Amazing benefits of meditation

I had heard a lot about meditation and its benefits, including enhancing creativity and receptivity to ideas.  However, I always used to think that meditation was for people who did not have jobs or children.  Yet after reading ‘Healing power of mind’ by Tulku Thondup, I realised that everyone can incorporate meditation in their lives.  It does not have to be for hours (although I have heard that even many industry leaders meditate for hours- apparently Rupert Murdoch (News Corp); Bill Ford (Ford Motor Company); Rick Goings (Tupperware); and Marc Benioff (Salesforce.com) and others do so.

Meditation is part of many religions, not just Buddhism or Hinduism but also Islam, Christianity and Judaism amongst others.  Reading the holy scriptures of these religions, we find that the founders spent much time, reflecting and meditating alone. So I started doing it for about 5 minutes every night and it has been amazing.  Much of my sleep problems have gone and I feel quite relaxed, even in stressful situations.  On the other hand, I feel alert and able to concentrate through long meetings at work or at conferences- whereas previously my mind used to wander.  Apparently it has ‘beautifying’ effects too, although I have not yet experienced those yet!  But do take a look at these amazing photos-


Work and Play

The master in the art of living makes little distinction between his work and his play, his labour and his leisure, his mind and his body, his education and his recreation, his love and his religion. He hardly knows which is which. He simply pursues his vision of excellence at whatever he does, leaving others to decide whether he is working or playing.
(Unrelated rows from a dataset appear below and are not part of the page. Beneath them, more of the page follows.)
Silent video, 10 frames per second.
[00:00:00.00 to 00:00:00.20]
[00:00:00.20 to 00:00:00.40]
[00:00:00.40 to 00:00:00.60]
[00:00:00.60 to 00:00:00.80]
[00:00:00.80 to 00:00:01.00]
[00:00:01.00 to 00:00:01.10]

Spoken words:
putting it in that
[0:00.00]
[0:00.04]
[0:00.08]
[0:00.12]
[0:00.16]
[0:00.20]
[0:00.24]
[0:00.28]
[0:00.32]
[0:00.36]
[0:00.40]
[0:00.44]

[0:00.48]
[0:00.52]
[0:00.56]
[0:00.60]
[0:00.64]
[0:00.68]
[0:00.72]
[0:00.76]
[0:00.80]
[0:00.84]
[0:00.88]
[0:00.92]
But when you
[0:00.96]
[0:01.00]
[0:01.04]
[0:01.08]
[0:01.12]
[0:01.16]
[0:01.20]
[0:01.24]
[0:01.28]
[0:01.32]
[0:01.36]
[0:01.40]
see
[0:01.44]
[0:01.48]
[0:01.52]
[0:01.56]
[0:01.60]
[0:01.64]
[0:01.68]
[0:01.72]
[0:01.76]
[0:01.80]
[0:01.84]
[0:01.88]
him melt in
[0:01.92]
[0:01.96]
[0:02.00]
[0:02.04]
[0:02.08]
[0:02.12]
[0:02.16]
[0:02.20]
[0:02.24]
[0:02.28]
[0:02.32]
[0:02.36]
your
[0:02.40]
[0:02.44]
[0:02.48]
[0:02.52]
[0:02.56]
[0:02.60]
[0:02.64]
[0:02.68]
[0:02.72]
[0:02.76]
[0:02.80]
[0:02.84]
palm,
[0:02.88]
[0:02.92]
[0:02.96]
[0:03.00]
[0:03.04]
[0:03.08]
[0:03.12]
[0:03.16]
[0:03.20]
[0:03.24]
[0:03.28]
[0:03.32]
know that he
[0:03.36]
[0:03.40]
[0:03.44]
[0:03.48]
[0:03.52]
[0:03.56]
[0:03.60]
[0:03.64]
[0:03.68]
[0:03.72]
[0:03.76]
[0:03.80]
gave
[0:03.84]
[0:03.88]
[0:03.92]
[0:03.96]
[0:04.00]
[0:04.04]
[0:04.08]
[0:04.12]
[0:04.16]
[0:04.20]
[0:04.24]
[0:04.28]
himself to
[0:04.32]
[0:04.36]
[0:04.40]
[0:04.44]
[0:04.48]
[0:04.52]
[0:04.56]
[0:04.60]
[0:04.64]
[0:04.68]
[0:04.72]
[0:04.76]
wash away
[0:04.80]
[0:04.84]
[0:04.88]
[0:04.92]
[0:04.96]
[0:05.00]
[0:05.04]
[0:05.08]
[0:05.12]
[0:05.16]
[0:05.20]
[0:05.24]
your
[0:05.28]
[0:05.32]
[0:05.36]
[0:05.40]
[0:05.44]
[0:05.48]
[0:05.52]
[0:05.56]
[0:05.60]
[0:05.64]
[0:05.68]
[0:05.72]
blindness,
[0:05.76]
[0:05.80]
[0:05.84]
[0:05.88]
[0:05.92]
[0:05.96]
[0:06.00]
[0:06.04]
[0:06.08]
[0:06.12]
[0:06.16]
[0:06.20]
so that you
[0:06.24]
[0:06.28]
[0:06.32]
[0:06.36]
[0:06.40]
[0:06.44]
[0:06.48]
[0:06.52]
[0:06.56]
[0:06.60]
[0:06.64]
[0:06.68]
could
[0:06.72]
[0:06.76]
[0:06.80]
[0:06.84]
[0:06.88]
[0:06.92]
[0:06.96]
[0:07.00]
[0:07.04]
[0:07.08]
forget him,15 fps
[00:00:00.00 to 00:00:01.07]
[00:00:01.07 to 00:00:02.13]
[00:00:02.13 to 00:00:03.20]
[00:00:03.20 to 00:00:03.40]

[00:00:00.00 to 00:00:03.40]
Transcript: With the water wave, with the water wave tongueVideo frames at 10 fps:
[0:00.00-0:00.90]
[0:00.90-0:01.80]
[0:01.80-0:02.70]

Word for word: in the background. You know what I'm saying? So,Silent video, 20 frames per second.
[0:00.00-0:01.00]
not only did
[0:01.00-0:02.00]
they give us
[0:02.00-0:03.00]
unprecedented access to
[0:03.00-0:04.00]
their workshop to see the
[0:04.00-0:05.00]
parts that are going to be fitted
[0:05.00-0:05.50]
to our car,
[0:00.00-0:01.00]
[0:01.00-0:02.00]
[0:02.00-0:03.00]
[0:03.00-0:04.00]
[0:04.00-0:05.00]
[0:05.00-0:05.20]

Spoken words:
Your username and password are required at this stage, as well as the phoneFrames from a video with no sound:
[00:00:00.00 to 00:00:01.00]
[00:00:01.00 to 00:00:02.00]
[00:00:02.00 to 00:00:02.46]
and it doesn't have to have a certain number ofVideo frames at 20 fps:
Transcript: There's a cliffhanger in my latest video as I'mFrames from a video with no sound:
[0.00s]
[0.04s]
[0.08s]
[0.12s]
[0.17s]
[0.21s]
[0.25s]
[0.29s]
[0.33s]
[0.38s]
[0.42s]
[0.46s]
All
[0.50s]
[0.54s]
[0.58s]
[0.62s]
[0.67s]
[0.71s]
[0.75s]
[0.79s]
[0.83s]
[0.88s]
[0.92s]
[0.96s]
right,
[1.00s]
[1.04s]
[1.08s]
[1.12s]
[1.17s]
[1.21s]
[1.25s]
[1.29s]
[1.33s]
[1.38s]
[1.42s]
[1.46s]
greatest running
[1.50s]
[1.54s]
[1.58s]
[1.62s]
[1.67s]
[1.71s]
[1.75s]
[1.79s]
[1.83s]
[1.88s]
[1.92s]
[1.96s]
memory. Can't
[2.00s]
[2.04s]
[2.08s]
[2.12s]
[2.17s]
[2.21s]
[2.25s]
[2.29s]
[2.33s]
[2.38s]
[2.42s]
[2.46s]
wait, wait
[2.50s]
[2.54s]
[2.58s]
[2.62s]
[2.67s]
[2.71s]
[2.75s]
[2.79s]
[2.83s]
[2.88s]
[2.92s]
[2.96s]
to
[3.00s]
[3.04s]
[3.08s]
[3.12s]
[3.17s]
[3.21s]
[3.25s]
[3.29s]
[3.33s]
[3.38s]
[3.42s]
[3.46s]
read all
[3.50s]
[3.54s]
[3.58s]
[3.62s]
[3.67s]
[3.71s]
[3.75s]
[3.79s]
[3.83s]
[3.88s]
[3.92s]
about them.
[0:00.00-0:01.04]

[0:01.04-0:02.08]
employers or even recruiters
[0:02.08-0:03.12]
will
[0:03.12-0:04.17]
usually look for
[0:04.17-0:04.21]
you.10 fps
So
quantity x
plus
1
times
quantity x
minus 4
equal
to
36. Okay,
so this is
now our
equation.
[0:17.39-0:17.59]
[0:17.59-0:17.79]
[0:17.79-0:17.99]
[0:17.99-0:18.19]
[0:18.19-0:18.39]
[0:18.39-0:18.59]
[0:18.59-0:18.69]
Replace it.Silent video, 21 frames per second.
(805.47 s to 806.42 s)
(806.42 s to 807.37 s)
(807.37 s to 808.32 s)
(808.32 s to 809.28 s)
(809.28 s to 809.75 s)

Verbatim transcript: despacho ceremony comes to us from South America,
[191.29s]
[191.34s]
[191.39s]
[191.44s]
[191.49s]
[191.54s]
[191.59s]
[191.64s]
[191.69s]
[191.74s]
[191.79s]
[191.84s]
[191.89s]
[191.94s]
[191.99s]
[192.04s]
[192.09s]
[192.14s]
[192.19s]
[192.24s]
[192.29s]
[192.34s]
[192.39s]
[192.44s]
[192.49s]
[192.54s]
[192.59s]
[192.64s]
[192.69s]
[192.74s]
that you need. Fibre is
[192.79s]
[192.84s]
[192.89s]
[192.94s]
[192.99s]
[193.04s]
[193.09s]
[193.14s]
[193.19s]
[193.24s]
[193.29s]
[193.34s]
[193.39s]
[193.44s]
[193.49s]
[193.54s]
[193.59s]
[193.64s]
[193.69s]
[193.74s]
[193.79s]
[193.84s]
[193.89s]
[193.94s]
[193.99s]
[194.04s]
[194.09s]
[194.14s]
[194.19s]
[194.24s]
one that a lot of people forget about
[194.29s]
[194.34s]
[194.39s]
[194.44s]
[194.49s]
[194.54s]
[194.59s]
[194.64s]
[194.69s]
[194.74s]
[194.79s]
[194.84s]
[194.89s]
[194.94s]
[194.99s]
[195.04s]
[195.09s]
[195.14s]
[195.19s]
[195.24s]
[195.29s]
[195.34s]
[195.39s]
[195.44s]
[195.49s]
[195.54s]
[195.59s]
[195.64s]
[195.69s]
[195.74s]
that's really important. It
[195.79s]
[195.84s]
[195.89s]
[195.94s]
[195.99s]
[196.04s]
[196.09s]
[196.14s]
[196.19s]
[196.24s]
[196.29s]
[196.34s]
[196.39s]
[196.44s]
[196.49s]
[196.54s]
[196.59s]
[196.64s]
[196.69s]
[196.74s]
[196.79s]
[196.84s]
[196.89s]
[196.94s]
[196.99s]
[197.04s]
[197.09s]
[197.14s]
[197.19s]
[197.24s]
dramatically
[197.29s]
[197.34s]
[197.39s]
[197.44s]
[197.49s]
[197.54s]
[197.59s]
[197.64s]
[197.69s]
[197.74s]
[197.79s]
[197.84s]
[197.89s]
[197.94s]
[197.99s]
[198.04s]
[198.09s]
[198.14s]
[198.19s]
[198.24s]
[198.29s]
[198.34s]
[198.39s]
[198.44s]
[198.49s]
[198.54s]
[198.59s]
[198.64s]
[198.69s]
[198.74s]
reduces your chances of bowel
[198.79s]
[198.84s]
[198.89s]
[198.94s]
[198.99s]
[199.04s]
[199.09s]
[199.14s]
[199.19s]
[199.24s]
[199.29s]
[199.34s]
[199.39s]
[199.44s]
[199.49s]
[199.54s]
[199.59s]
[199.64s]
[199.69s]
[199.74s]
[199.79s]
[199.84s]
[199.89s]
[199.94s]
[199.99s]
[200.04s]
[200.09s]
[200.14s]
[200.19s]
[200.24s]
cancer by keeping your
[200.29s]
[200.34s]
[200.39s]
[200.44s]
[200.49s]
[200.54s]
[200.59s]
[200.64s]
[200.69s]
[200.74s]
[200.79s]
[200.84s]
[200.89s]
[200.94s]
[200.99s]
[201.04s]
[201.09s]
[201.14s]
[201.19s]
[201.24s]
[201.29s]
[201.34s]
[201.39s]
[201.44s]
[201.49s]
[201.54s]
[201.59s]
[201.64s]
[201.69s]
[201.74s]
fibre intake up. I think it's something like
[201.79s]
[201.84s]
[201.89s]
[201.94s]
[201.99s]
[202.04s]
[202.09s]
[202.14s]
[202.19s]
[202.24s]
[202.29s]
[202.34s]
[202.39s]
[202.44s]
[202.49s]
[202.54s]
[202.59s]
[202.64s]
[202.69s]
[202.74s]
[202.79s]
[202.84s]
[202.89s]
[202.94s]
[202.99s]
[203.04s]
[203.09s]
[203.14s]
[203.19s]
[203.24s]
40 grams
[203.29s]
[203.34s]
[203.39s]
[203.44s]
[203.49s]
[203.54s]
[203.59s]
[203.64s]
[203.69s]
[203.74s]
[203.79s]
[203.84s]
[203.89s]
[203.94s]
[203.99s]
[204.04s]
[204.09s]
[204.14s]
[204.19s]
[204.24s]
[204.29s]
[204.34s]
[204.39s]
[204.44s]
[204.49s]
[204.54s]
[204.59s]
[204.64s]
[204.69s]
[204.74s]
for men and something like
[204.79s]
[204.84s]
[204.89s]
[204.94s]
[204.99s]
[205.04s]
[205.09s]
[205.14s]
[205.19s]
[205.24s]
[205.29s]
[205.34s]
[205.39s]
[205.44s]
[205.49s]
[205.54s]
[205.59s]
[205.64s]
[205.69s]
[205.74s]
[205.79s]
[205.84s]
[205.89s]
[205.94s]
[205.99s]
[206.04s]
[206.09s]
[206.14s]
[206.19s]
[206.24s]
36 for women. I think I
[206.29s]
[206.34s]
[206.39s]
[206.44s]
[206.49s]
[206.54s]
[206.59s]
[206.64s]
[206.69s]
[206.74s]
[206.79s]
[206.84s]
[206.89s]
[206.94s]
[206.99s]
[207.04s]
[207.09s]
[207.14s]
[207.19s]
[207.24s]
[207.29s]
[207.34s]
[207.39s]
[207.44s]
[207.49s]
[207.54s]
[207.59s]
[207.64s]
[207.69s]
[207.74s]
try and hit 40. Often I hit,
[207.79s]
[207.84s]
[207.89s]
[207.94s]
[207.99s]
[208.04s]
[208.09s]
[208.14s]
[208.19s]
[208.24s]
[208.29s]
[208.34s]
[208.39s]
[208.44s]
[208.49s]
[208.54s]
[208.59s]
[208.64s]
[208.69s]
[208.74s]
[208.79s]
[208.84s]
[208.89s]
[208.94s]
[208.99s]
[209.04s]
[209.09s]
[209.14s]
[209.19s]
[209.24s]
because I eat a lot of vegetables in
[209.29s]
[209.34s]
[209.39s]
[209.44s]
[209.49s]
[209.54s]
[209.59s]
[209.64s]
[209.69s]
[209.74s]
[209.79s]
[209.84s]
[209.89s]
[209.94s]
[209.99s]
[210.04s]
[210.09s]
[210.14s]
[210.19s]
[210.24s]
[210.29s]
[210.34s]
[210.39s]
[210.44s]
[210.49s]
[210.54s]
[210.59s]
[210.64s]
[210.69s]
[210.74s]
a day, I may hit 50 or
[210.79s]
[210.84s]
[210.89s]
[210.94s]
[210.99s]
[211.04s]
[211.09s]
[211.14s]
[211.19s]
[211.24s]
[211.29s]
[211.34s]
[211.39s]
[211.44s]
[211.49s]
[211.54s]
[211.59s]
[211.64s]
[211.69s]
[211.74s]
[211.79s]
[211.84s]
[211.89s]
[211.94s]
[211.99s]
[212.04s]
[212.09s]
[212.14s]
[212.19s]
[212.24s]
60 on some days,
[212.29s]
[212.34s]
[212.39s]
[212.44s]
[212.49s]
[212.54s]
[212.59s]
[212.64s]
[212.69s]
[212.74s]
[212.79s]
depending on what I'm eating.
To him he is always doing both.

 L P Jacks
Lawrence Pearsall Jacks (October 9, 1860 – February 17, 1955), was an English educator, philosopher, and Unitarian minister who was also an ardent fan of militarism.  Militarism is not my cup of tea but I have been intrigued by this quote which is attributed to his 1932 book “Education through Recreation”.  At first I thought this quote was about mixing work and pleasure- a kind of multi-tasking very welcome in this age of home-working and hot-desking.
However, I am not a multi-tasker as I have discovered through the years, most spectacularly when I set the kitchen on fire!  I work best when I concentrate on one thing and I have found that I can actually do more by doing one thing at a time.  Nichiren Buddhism talks about viewing your work as your Buddhist practice, i.e. the same concentration and philosophical frame you apply to your religious practice, can be applied to your work too.  There can be no difference to your frame of mind when pursuing either creative or spiritual development.  So I have tried to apply over the last few months are these ideas-
  • Concentrate– I don’t even now play music when I am creating.  The relationship at that moment is between my soul and my art and nothing comes in between.  That way, I can do my best whether it is creating or even tidying up.  I seem to notice small details and vibes when I do one thing at a time.
  • Finish-I used to always go back several times to embellish a bit more or to regret something that I had worked on.  Now once I finish, I finish, knowing that I have given it my best.  No regrets!  Life is too short for that.
  • Savour– Appreciate that gift you have whether it is a lovely cake you have baked or the peaceful baby or an amazing piece of work!  Life is full of joy and you have the great gift of revealing that joy- appreciate and savour your creativity!